START The data

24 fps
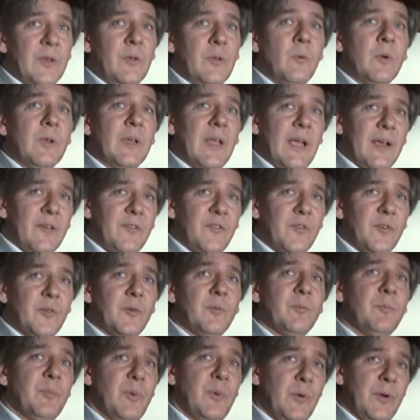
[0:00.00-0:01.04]
When you would like
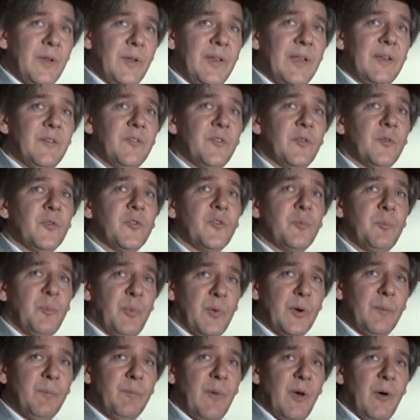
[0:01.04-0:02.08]
to put it into
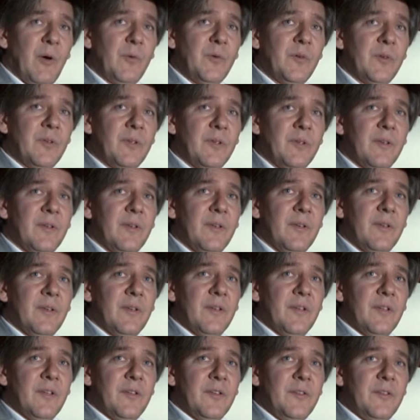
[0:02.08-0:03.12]
sport mode,
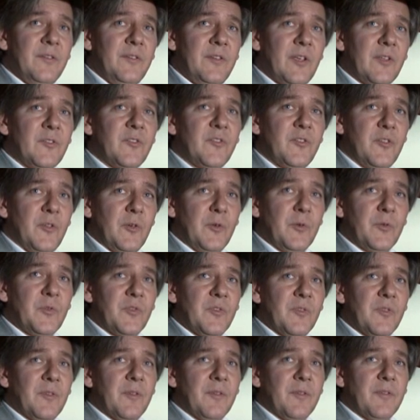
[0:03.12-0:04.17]
just
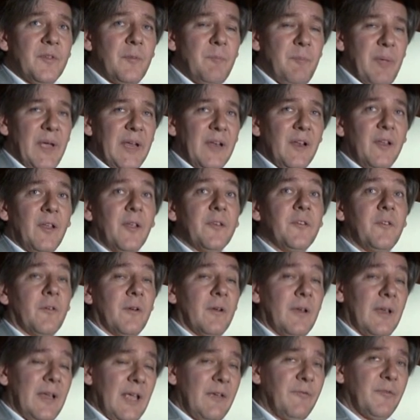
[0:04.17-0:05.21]
use the pedal on
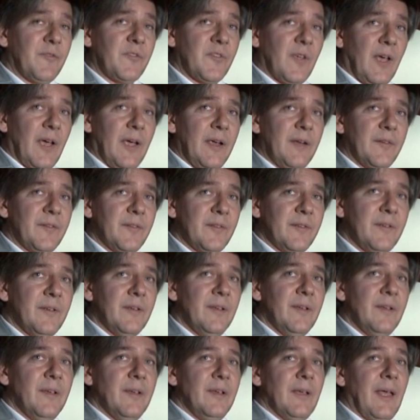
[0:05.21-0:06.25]
your left side
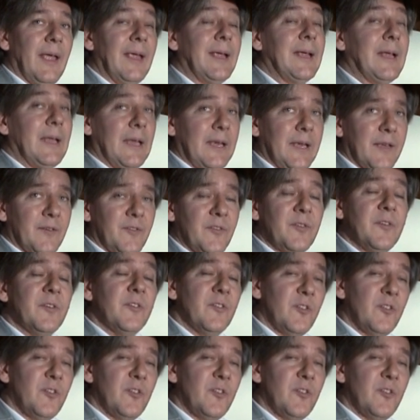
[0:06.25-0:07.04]
and click it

END The data

▸ What to produce
An exact copy of every record above is needed, with all pictures left out.

▸ Answer area
24 fps
[0:00.00-0:01.04]
When you would like
[0:01.04-0:02.08]
to put it into
[0:02.08-0:03.12]
sport mode,
[0:03.12-0:04.17]
just
[0:04.17-0:05.21]
use the pedal on
[0:05.21-0:06.25]
your left side
[0:06.25-0:07.04]
and click it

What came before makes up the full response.